Without any images, output the records below verbatim.

────────

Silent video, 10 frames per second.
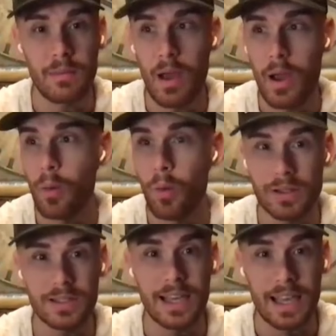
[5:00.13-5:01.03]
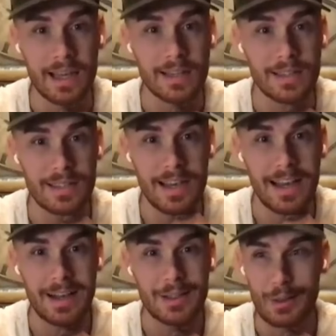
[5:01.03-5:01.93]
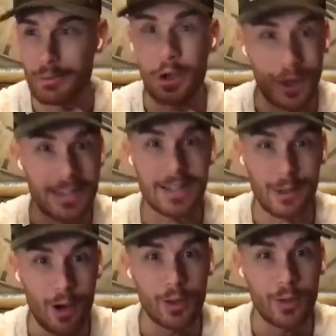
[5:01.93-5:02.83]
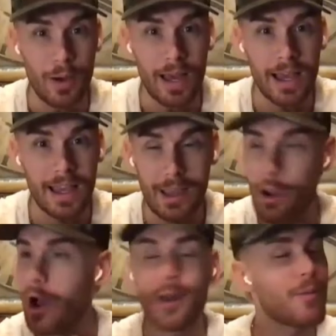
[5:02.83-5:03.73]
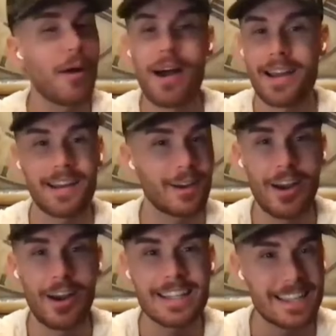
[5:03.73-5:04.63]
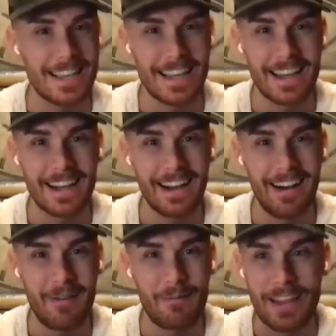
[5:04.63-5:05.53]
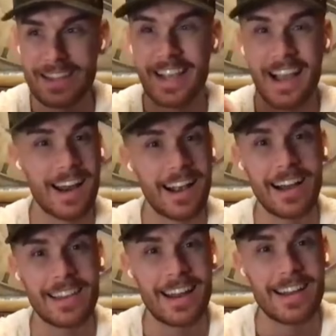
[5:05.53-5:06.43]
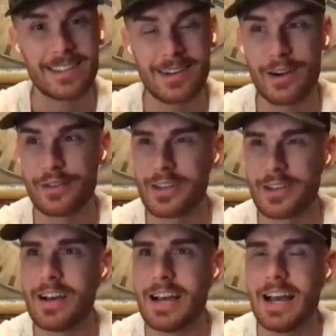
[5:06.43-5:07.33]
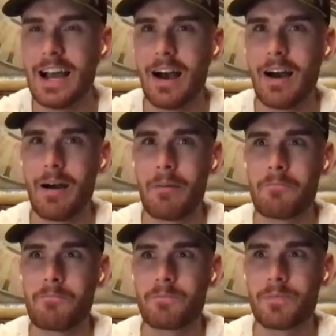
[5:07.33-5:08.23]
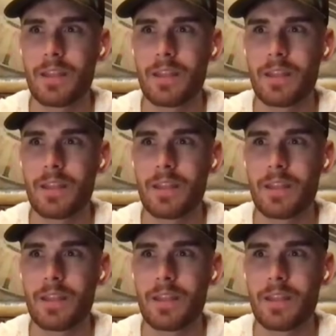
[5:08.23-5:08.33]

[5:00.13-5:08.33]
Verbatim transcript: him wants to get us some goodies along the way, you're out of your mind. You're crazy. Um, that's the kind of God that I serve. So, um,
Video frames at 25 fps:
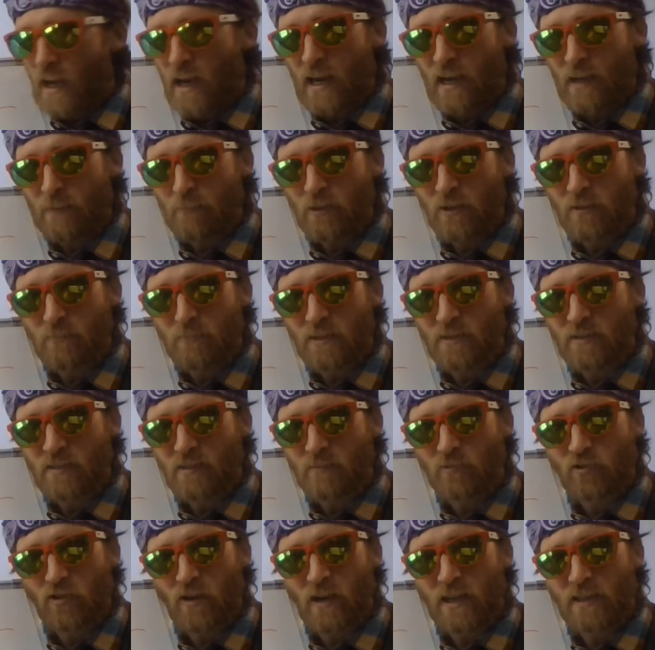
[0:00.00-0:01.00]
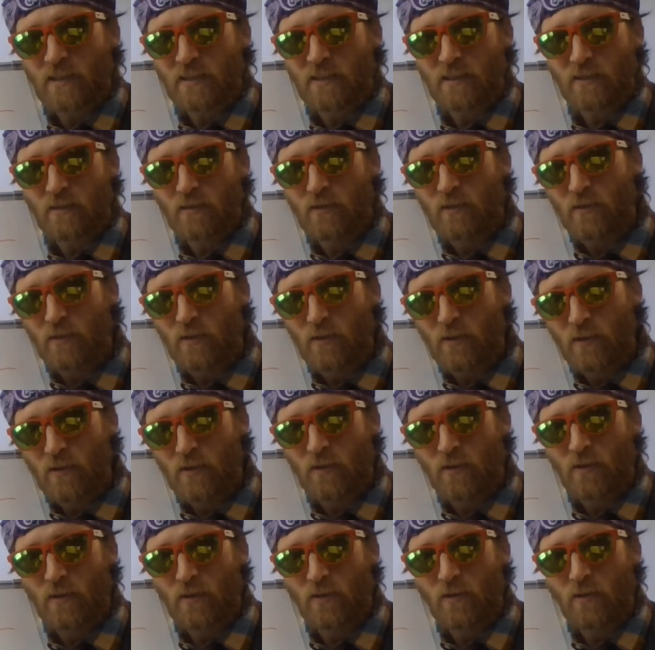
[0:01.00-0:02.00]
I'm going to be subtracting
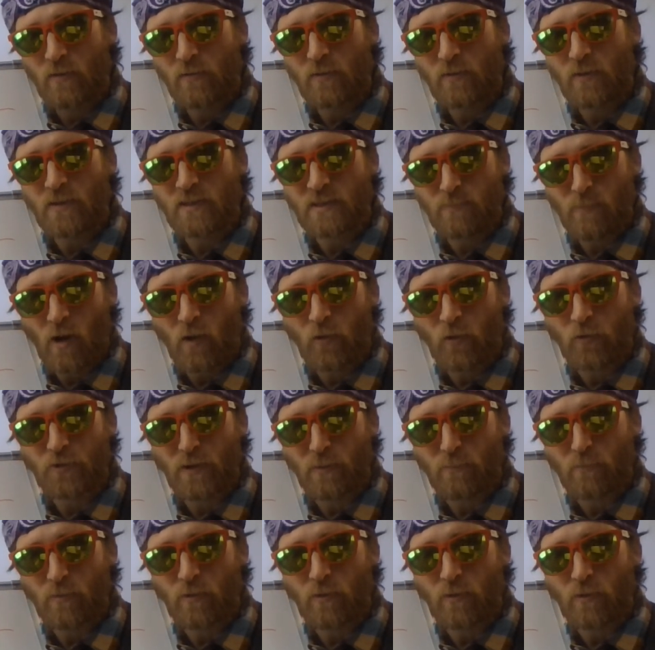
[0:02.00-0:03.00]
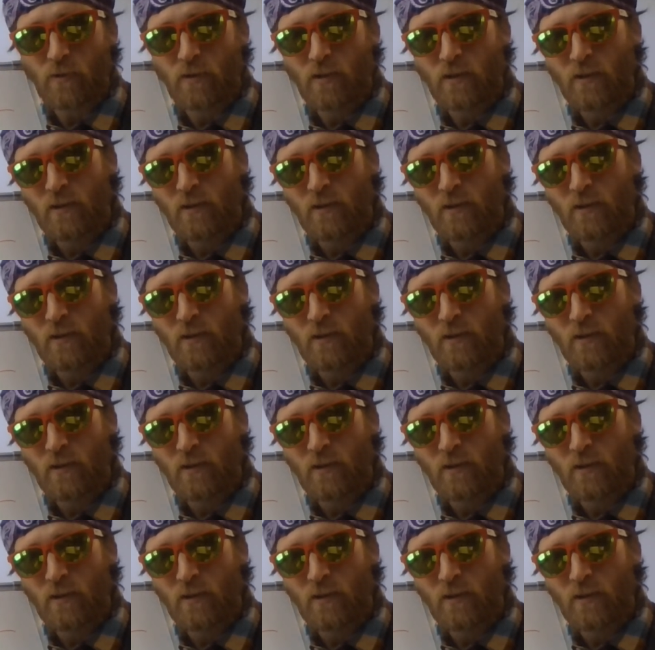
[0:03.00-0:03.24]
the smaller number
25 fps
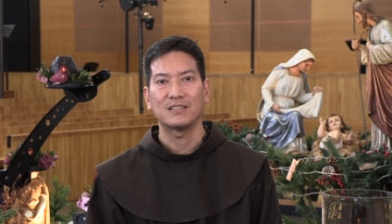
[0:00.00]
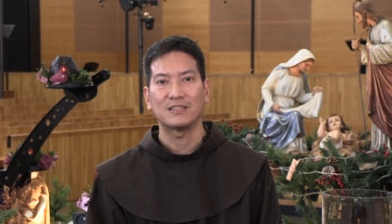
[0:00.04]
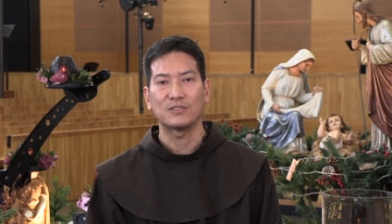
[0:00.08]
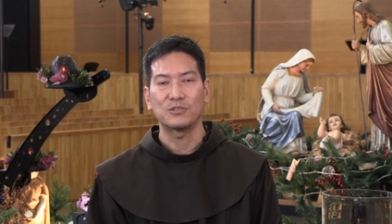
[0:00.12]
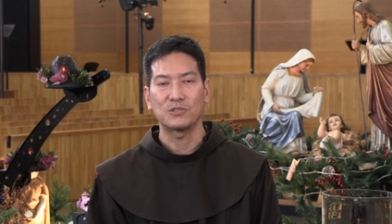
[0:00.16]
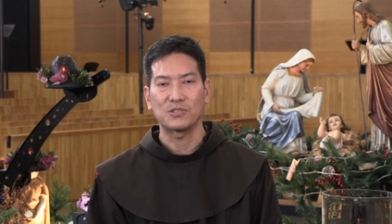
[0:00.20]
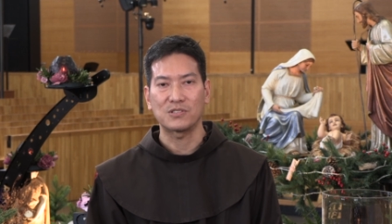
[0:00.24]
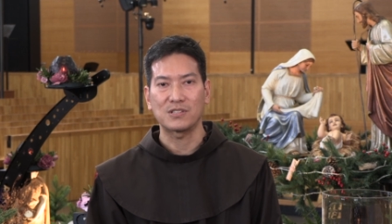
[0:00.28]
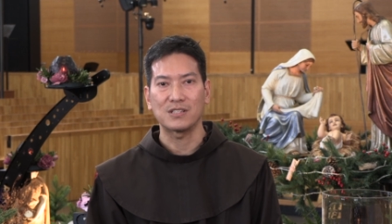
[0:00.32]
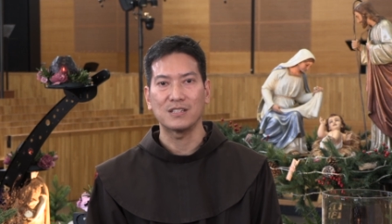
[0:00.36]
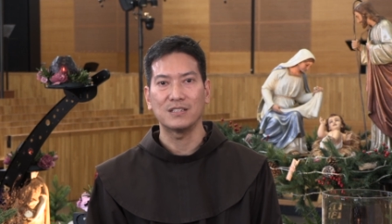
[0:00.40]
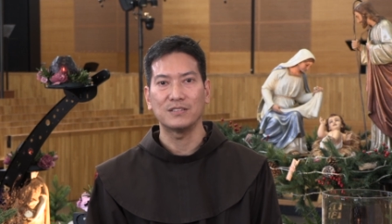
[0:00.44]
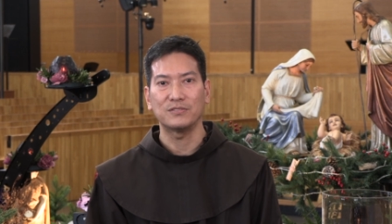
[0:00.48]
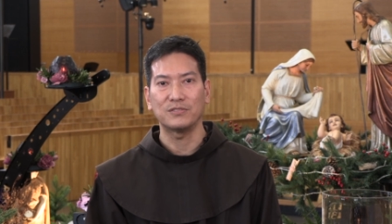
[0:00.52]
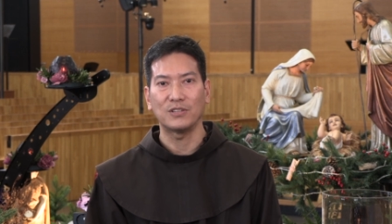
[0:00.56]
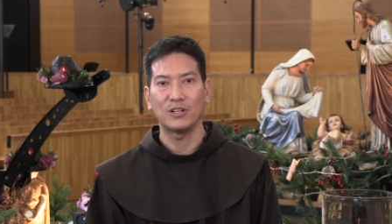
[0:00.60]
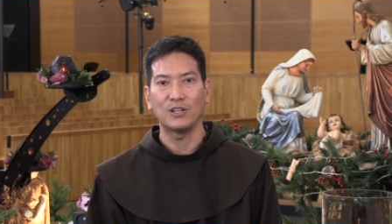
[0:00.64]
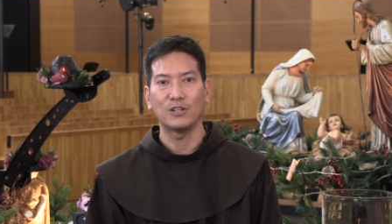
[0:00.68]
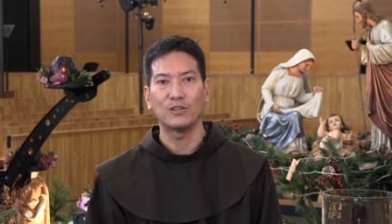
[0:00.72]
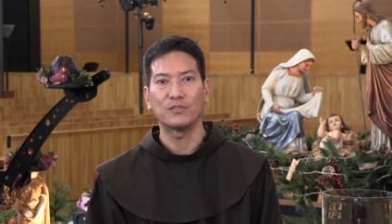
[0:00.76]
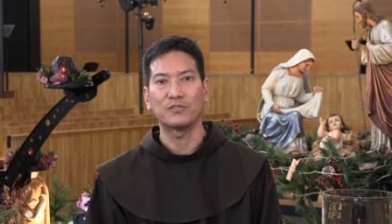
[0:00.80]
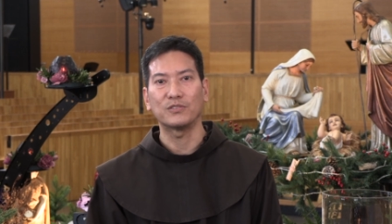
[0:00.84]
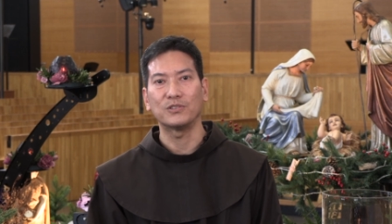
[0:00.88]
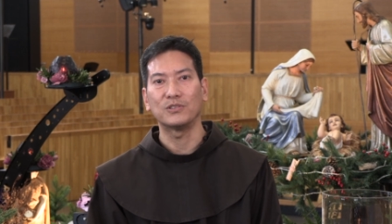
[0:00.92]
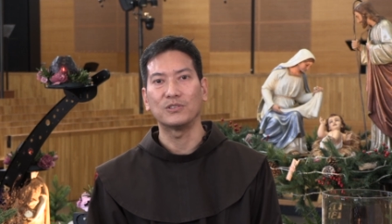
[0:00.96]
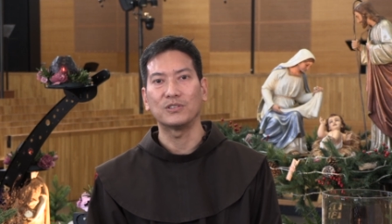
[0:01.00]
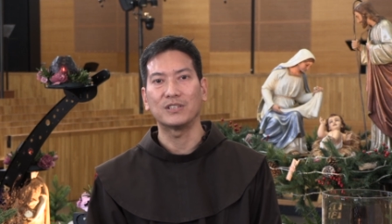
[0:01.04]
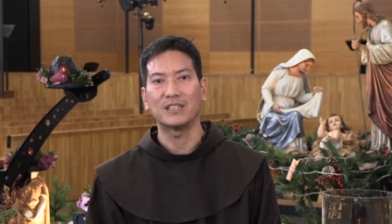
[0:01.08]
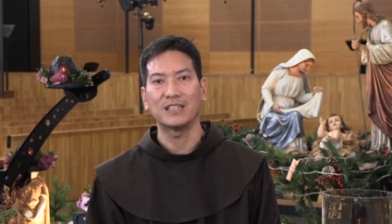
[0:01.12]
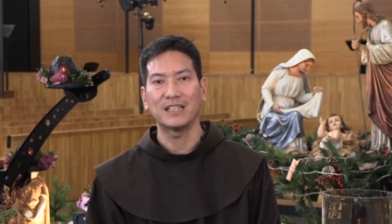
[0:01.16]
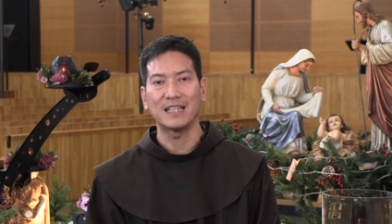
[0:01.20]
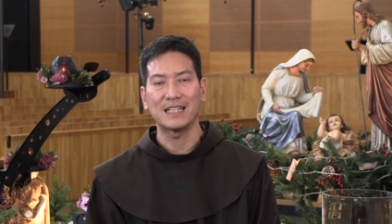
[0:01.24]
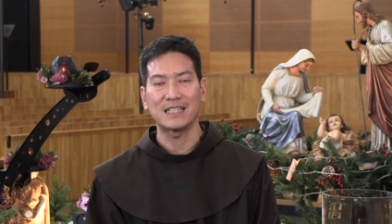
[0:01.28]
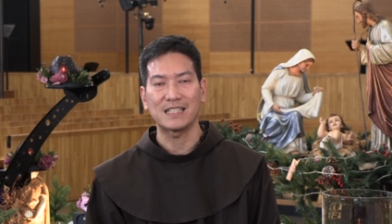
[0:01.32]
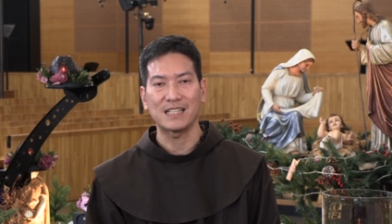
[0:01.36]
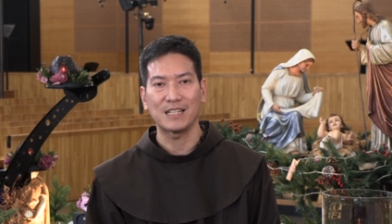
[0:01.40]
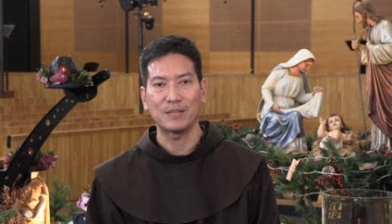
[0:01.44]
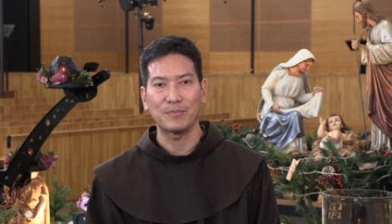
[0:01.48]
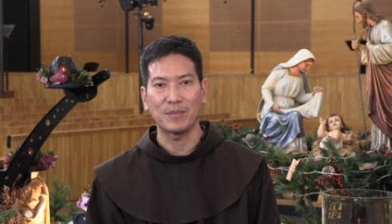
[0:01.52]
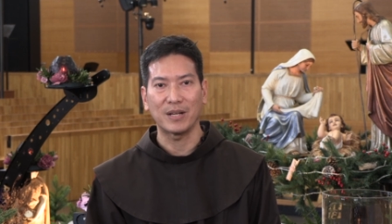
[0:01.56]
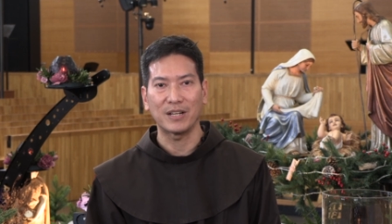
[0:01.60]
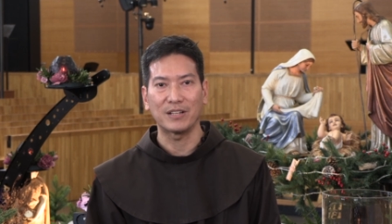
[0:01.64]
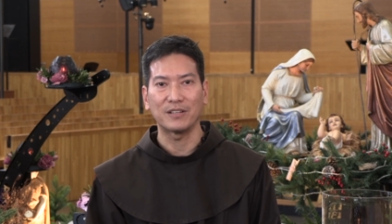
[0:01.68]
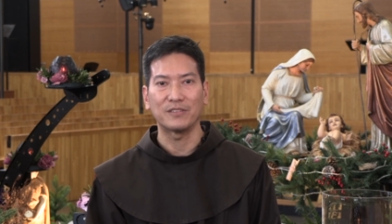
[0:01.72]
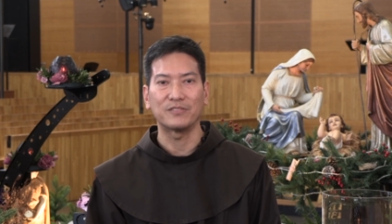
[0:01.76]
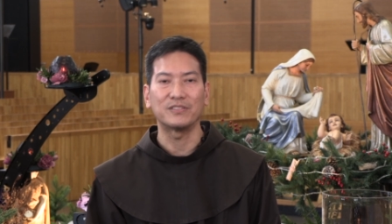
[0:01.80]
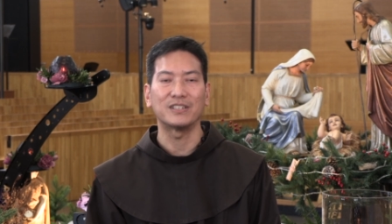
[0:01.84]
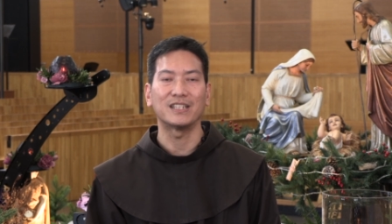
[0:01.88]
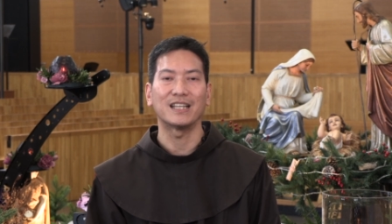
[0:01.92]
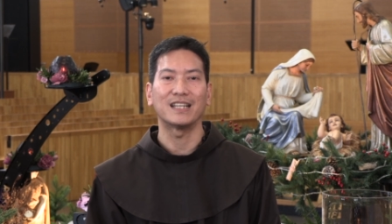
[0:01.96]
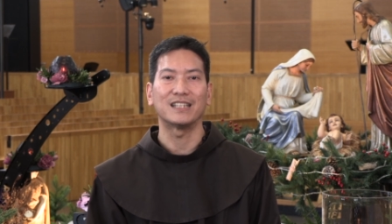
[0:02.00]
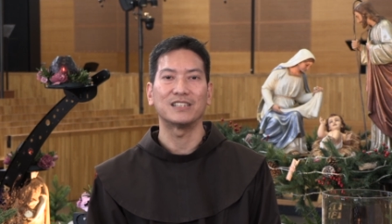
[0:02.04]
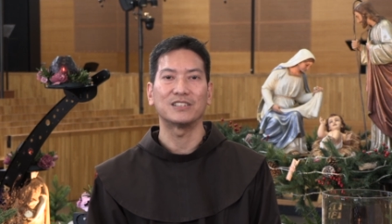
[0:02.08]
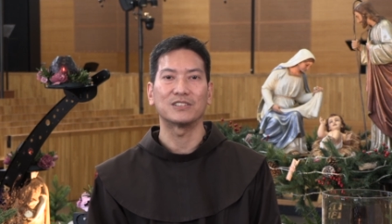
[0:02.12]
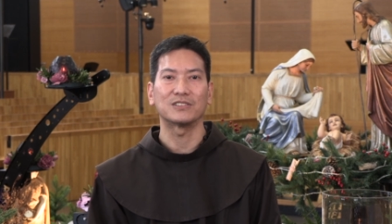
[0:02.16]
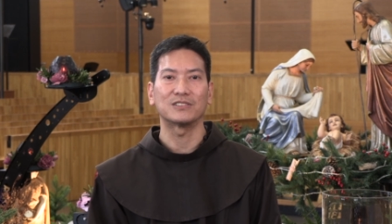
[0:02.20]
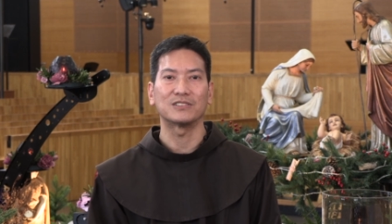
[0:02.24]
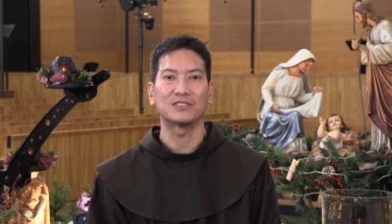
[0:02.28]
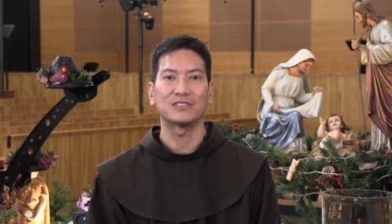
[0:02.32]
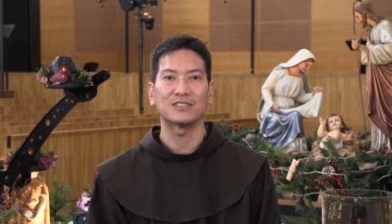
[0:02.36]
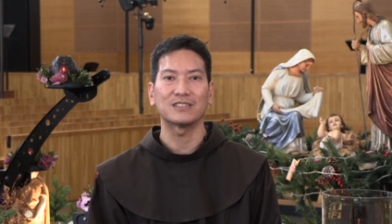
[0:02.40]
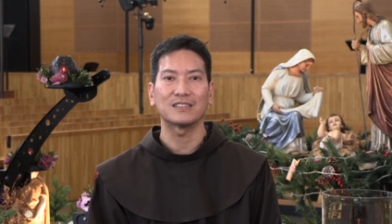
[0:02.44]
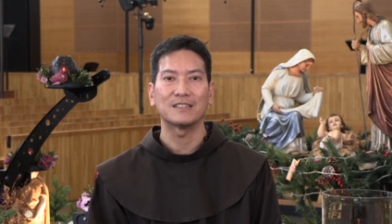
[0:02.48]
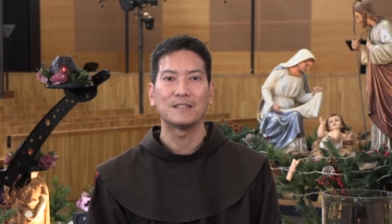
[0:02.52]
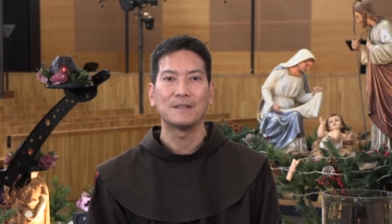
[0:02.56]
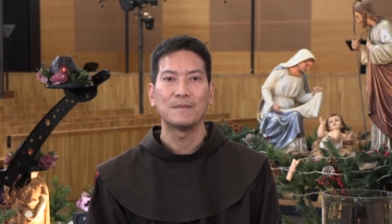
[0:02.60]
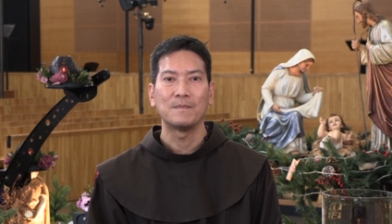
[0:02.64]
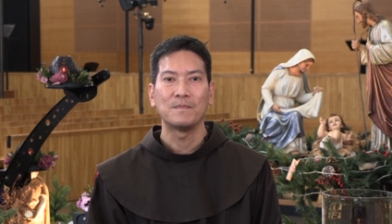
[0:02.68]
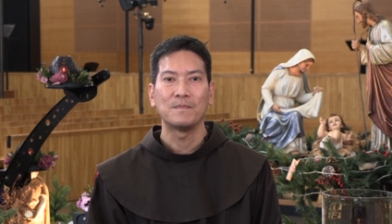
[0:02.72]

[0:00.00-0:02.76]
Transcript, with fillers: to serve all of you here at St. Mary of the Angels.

────────

- **Exercise output**:
Silent video, 10 frames per second.
[5:00.13-5:01.03]
[5:01.03-5:01.93]
[5:01.93-5:02.83]
[5:02.83-5:03.73]
[5:03.73-5:04.63]
[5:04.63-5:05.53]
[5:05.53-5:06.43]
[5:06.43-5:07.33]
[5:07.33-5:08.23]
[5:08.23-5:08.33]

[5:00.13-5:08.33]
Verbatim transcript: him wants to get us some goodies along the way, you're out of your mind. You're crazy. Um, that's the kind of God that I serve. So, um,
Video frames at 25 fps:
[0:00.00-0:01.00]
[0:01.00-0:02.00]
I'm going to be subtracting
[0:02.00-0:03.00]
[0:03.00-0:03.24]
the smaller number
25 fps
[0:00.00]
[0:00.04]
[0:00.08]
[0:00.12]
[0:00.16]
[0:00.20]
[0:00.24]
[0:00.28]
[0:00.32]
[0:00.36]
[0:00.40]
[0:00.44]
[0:00.48]
[0:00.52]
[0:00.56]
[0:00.60]
[0:00.64]
[0:00.68]
[0:00.72]
[0:00.76]
[0:00.80]
[0:00.84]
[0:00.88]
[0:00.92]
[0:00.96]
[0:01.00]
[0:01.04]
[0:01.08]
[0:01.12]
[0:01.16]
[0:01.20]
[0:01.24]
[0:01.28]
[0:01.32]
[0:01.36]
[0:01.40]
[0:01.44]
[0:01.48]
[0:01.52]
[0:01.56]
[0:01.60]
[0:01.64]
[0:01.68]
[0:01.72]
[0:01.76]
[0:01.80]
[0:01.84]
[0:01.88]
[0:01.92]
[0:01.96]
[0:02.00]
[0:02.04]
[0:02.08]
[0:02.12]
[0:02.16]
[0:02.20]
[0:02.24]
[0:02.28]
[0:02.32]
[0:02.36]
[0:02.40]
[0:02.44]
[0:02.48]
[0:02.52]
[0:02.56]
[0:02.60]
[0:02.64]
[0:02.68]
[0:02.72]

[0:00.00-0:02.76]
Transcript, with fillers: to serve all of you here at St. Mary of the Angels.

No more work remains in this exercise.